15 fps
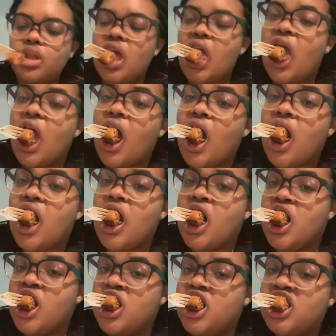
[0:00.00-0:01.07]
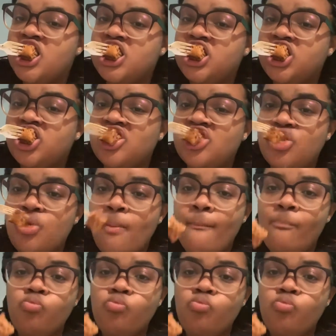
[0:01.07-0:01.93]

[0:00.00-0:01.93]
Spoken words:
(silence)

──────

# Problem requirements
Begin at the line containing "[0:00.00-0:01.07]" and restate exactly every line through the end of the material, skipping the pictures.

# Solution to the problem
[0:00.00-0:01.07]
[0:01.07-0:01.93]

[0:00.00-0:01.93]
Spoken words:
(silence)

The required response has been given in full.